After concluding that the USDA was a necessary party to the patent law claims, the district court turned to the question whether Delano could sue the USDA on those claims or whether those claims against the USDA were barred by sovereign immunity. The district court rejected Delano's argument that the Administrative Procedure Act (“APA”) waived sovereign immunity for the declaratory judgment claims and thus ruled that sovereign immunity barred the joinder of USDA as a party defendant. The court then addressed whether those claims could go forward without the USDA as a party. After conducting an analysis under Rule 19(b) of the Federal Rules of Civil Procedure, the court concluded that because the USDA was an indispensable party that could not be joined, the action should be dismissed.

The court also granted the USDA's motion to dismiss Delano's administrative claims. The court held that the Patent Act provides a comprehensive and exclusive scheme to test the validity of patents and that Delano could not properly use administrative law remedies as an alternative means to challenge the patents. As to Delano's administrative claims relating to the USDA's licensing scheme, the court concluded that Delano failed to raise its concerns before the USDA when the agency published the details of the licenses in the Federal Register. Accordingly, the court determined that Delano had not exhausted its administrative remedies. Delano has not appealed the court's ruling on the administrative claims.

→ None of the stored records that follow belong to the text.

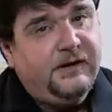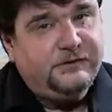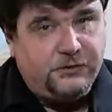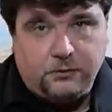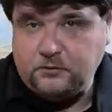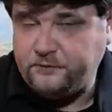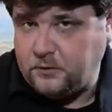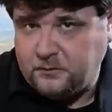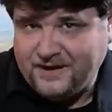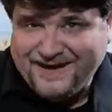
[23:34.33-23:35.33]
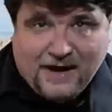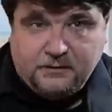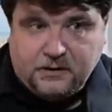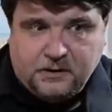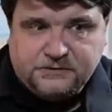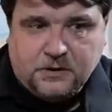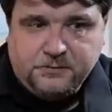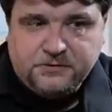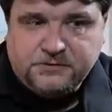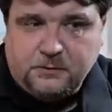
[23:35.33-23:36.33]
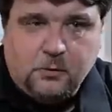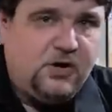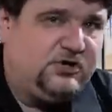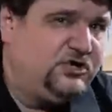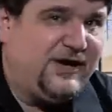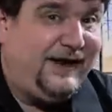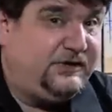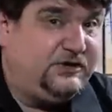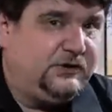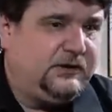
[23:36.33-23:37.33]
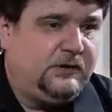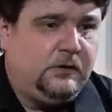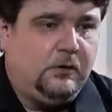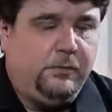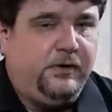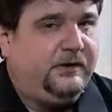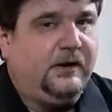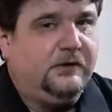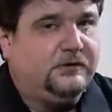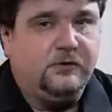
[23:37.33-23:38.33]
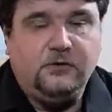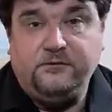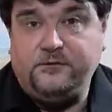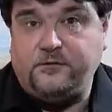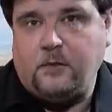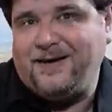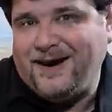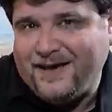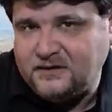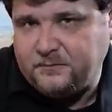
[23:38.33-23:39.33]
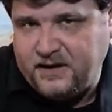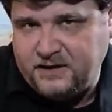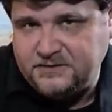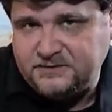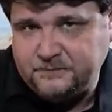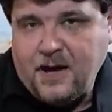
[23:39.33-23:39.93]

a drone from a carrier is obviously more challenging than operating a drone from a land base.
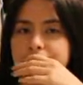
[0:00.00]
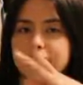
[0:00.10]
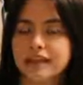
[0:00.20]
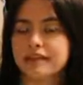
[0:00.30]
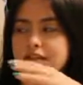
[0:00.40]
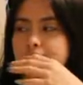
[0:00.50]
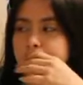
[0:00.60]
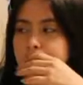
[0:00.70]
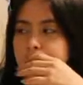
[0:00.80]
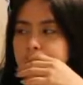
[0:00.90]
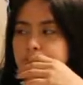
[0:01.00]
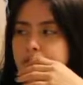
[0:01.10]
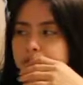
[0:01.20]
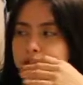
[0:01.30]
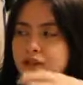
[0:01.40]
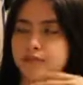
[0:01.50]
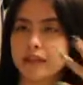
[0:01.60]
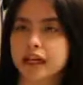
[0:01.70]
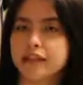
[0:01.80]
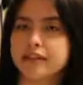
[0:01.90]
Yes. We should
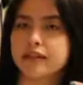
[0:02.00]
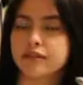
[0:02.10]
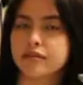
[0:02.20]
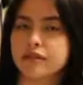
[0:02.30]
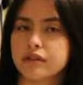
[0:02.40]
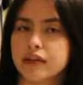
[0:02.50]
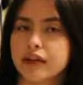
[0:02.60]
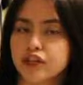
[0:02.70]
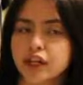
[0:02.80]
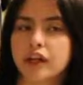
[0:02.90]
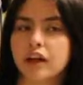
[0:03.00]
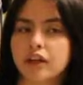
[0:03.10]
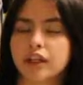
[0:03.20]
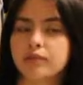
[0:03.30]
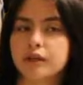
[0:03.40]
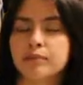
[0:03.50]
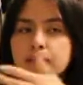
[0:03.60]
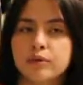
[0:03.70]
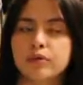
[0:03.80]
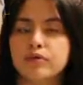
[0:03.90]
speak on these issues and educate on it with
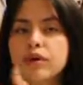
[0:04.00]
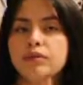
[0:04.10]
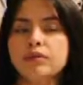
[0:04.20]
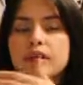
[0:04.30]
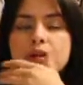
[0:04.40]
people who don't.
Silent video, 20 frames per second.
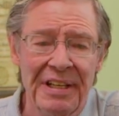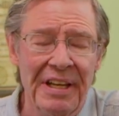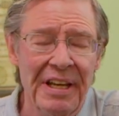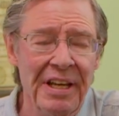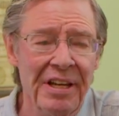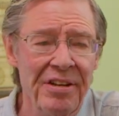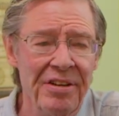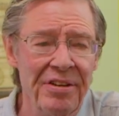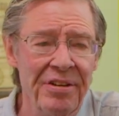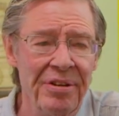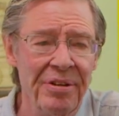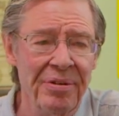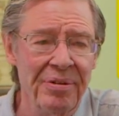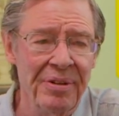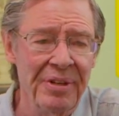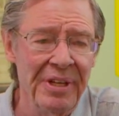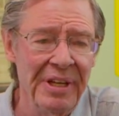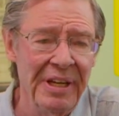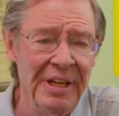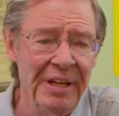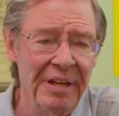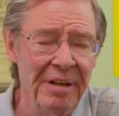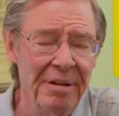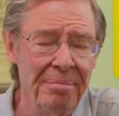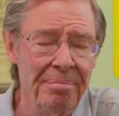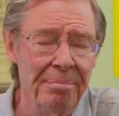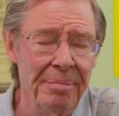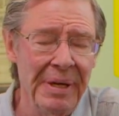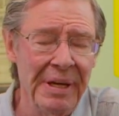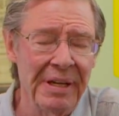into the
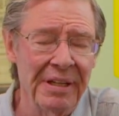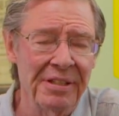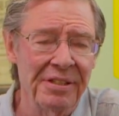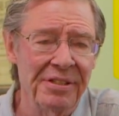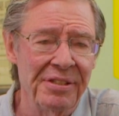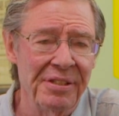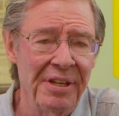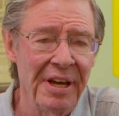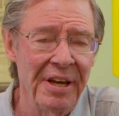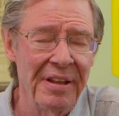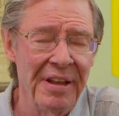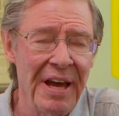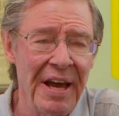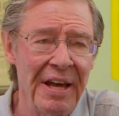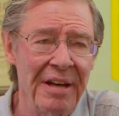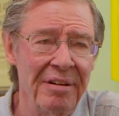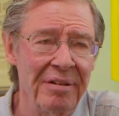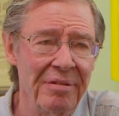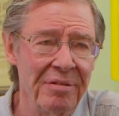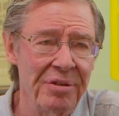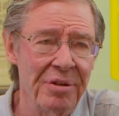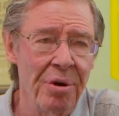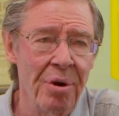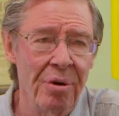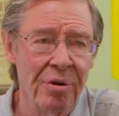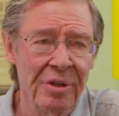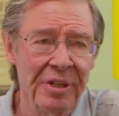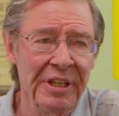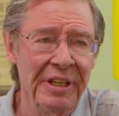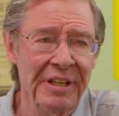mix, that
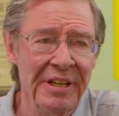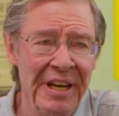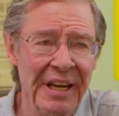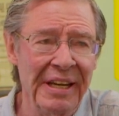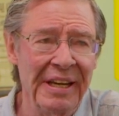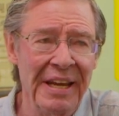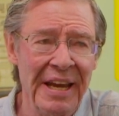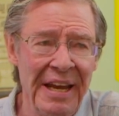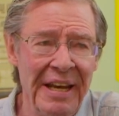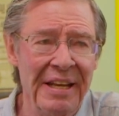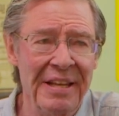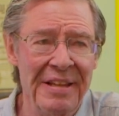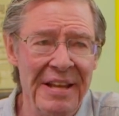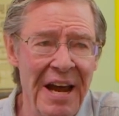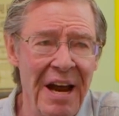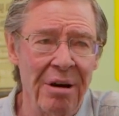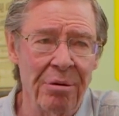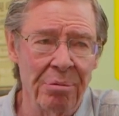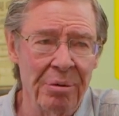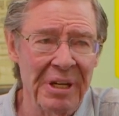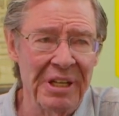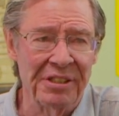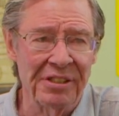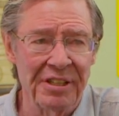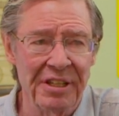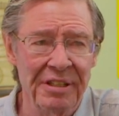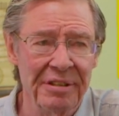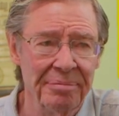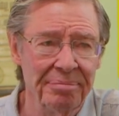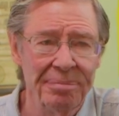totally negated that risk.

Finally, the court granted the Commission's motion to dismiss Delano's antitrust claim and the related state law unfair competition claim. The court found that Delano had failed to plead a plausible market for the Sweet Scarlet grapes and dismissed the antitrust claim on that ground. As for the state law unfair competition claim, the court held that the state law claim required a showing that the Commission had violated some other law. Because the alleged predicate offense was the asserted antitrust violation, which the court had dismissed, the court dismissed the state law claim as well.

I

Delano first contends that the USDA transferred all substantial rights in the three patents to the Commission and that the USDA was therefore not a necessary party to the declaratory judgment claims brought under the Patent Act. It is well established that a patentee is a necessary party to an action on the patent, whether it be a coercive action or a declaratory judgment suit. If the patentee has transferred all substantial rights in the patent to an exclusive licensee, however, the licensee is treated as the assignee. In that event, the assignor, which is no longer regarded as the owner of the patent, need not be joined in any action brought on the patent. A123 Sys., Inc. v. Hydro–Quebec, 626 F.3d 1213, 1217–18 (Fed.Cir.2010); Enzo APA & Son, Inc. v. Geapag A.G., 134 F.3d 1090, 1093–94 (Fed.Cir.1998).

In determining whether a licensee has obtained all substantial rights in the patent, an important consideration is whether the license grants to the licensee the right to enforce the patent and divests the licensor of that same right. E.g., Alfred E. Mann Found. for Scientific Research v. Cochlear Corp., 604 F.3d 1354, 1361 (Fed.Cir.2010) (describing the scope of the licensee's right to sue infringers as often “the most important consideration”); Vaupel Textilmaschinen KG v. Meccanica Euro Italia SPA, 944 F.2d 870, 875 (Fed.Cir.1991). When a licensing agreement restrains or controls the licensee's sublicensing power, the licensor is generally regarded as having retained substantial control over patent enforcement, and the agreement is not treated as having given the licensee all substantial rights in the patent. Intellectual Prop. Dev., Inc. v. TCI Cablevision of Cal., Inc., 248 F.3d 1333, 1344–45 (Fed.Cir.2001); Vaupel, 944 F.2d at 875–76.